▸ **Given entries**
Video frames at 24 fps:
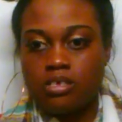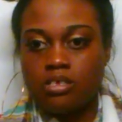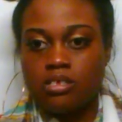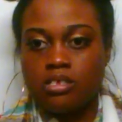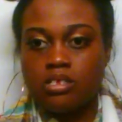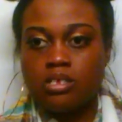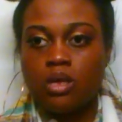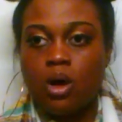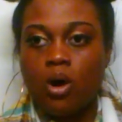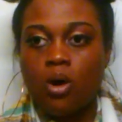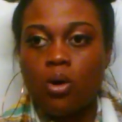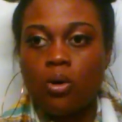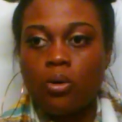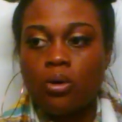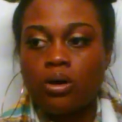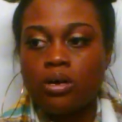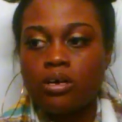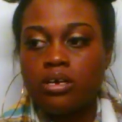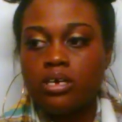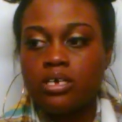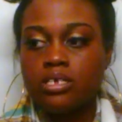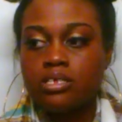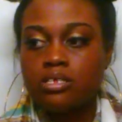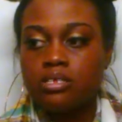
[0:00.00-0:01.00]
So
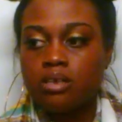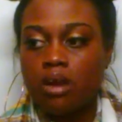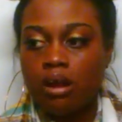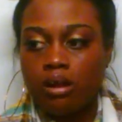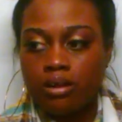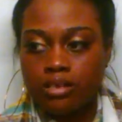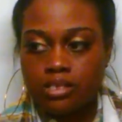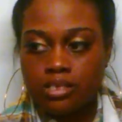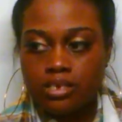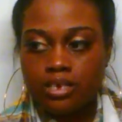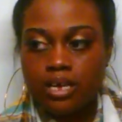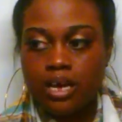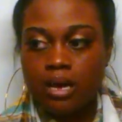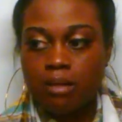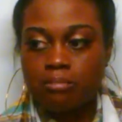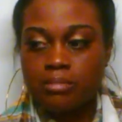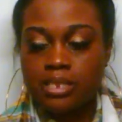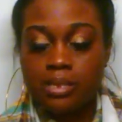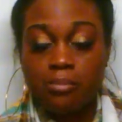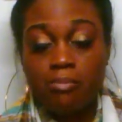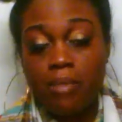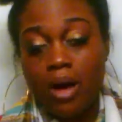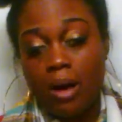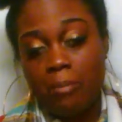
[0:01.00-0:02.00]
he started to
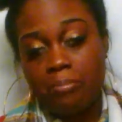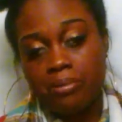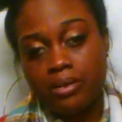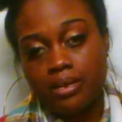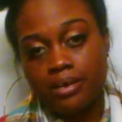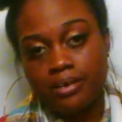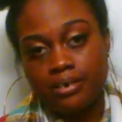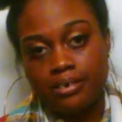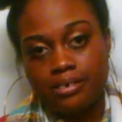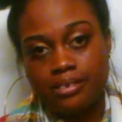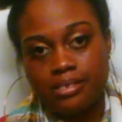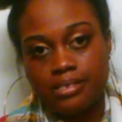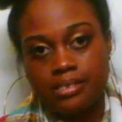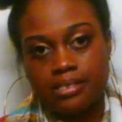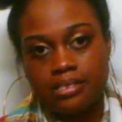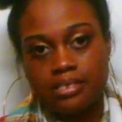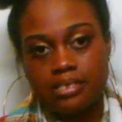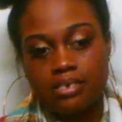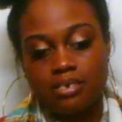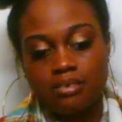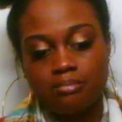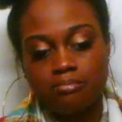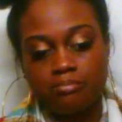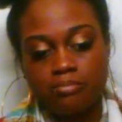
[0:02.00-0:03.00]
come to my
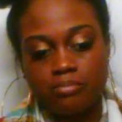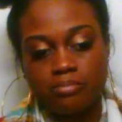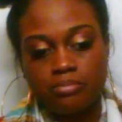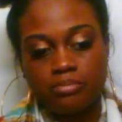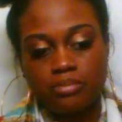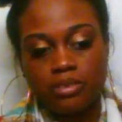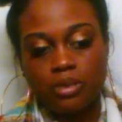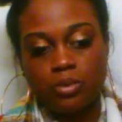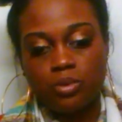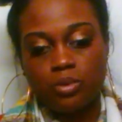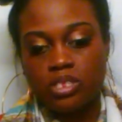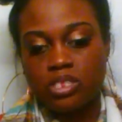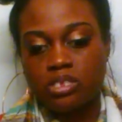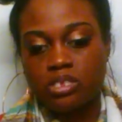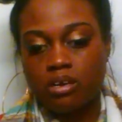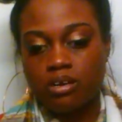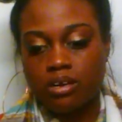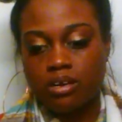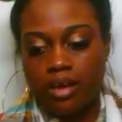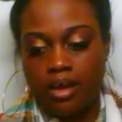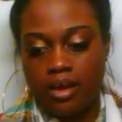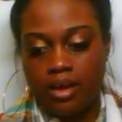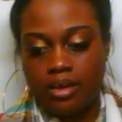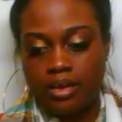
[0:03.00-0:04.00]
place, and we
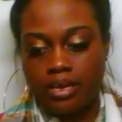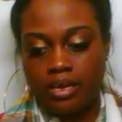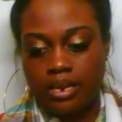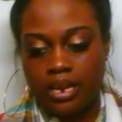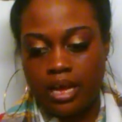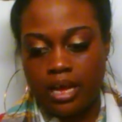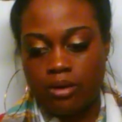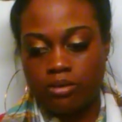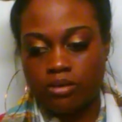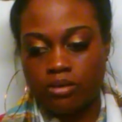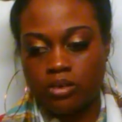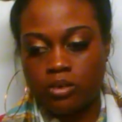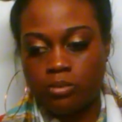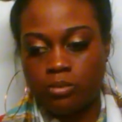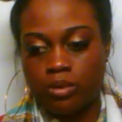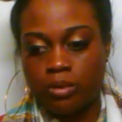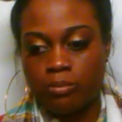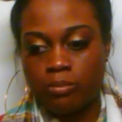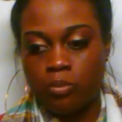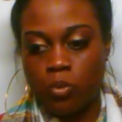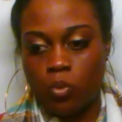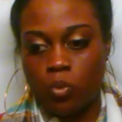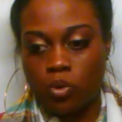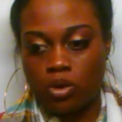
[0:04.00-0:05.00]
started hanging out a little
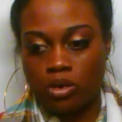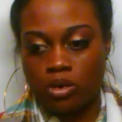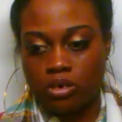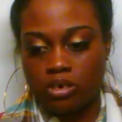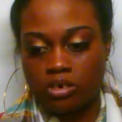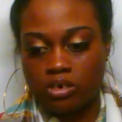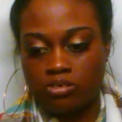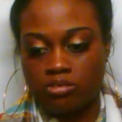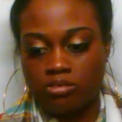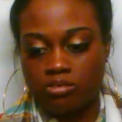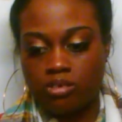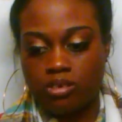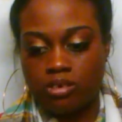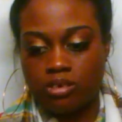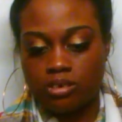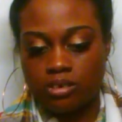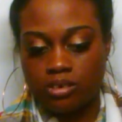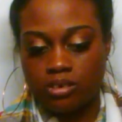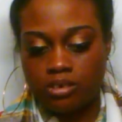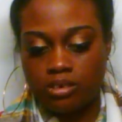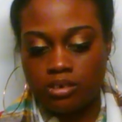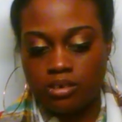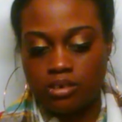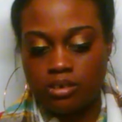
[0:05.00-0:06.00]
bit more and
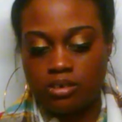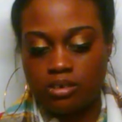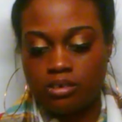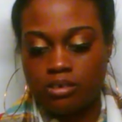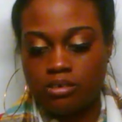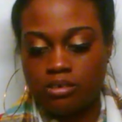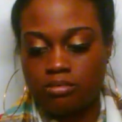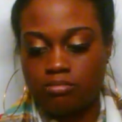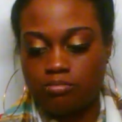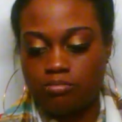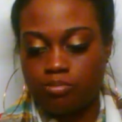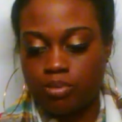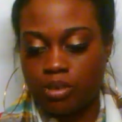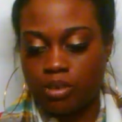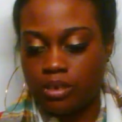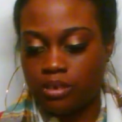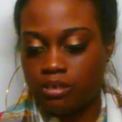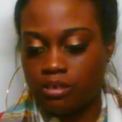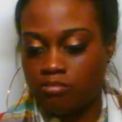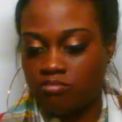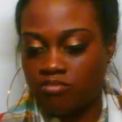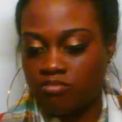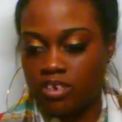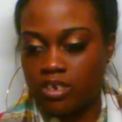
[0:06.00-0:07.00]
chilling and
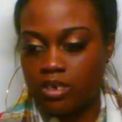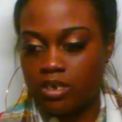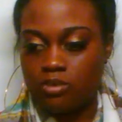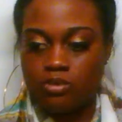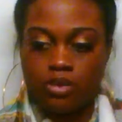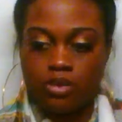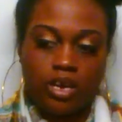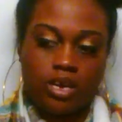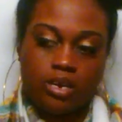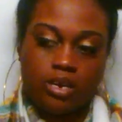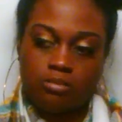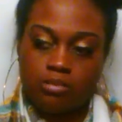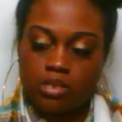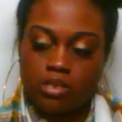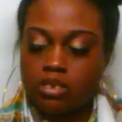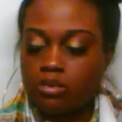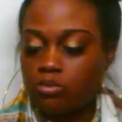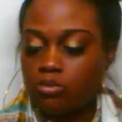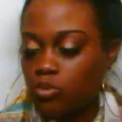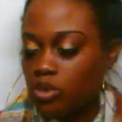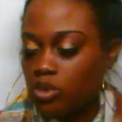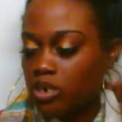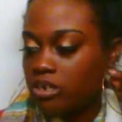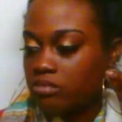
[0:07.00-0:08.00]
playing video games
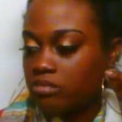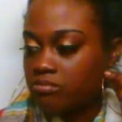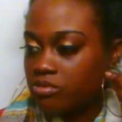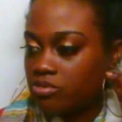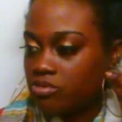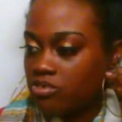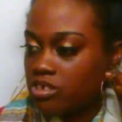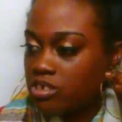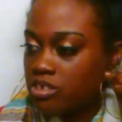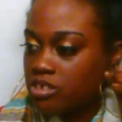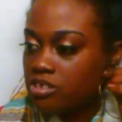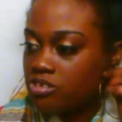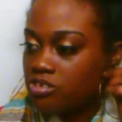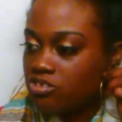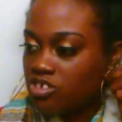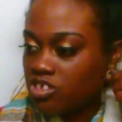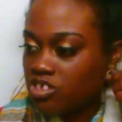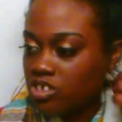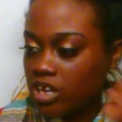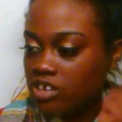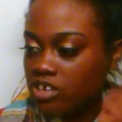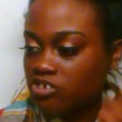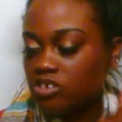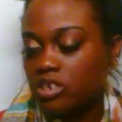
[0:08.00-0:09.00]
and whatever,
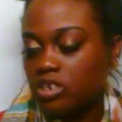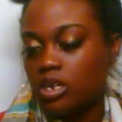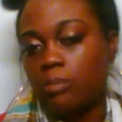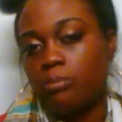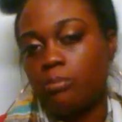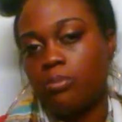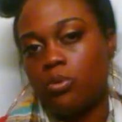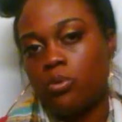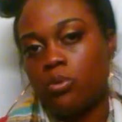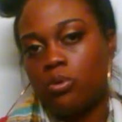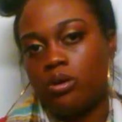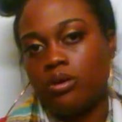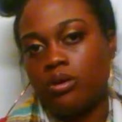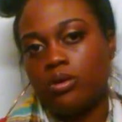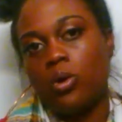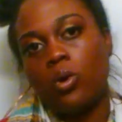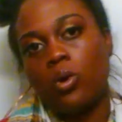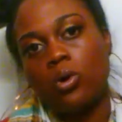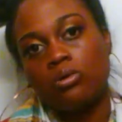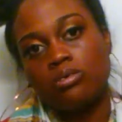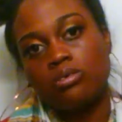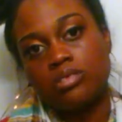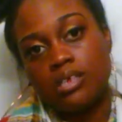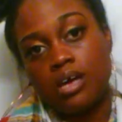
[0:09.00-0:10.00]
just catching up on
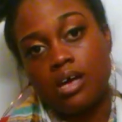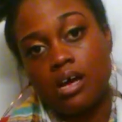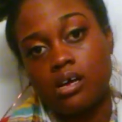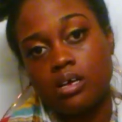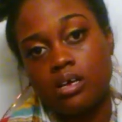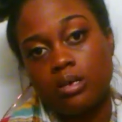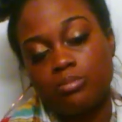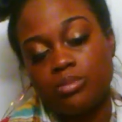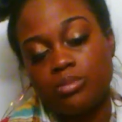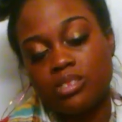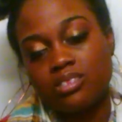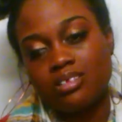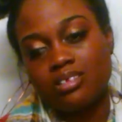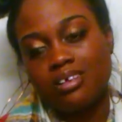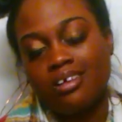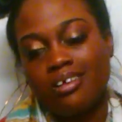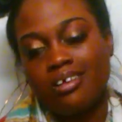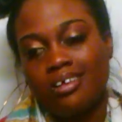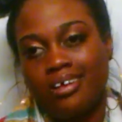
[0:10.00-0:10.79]
old times.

▸ **Work to complete**
In your answer, set down the full listing word for word and include no pictures.

▸ **Response to this task**
Video frames at 24 fps:
[0:00.00-0:01.00]
So
[0:01.00-0:02.00]
he started to
[0:02.00-0:03.00]
come to my
[0:03.00-0:04.00]
place, and we
[0:04.00-0:05.00]
started hanging out a little
[0:05.00-0:06.00]
bit more and
[0:06.00-0:07.00]
chilling and
[0:07.00-0:08.00]
playing video games
[0:08.00-0:09.00]
and whatever,
[0:09.00-0:10.00]
just catching up on
[0:10.00-0:10.79]
old times.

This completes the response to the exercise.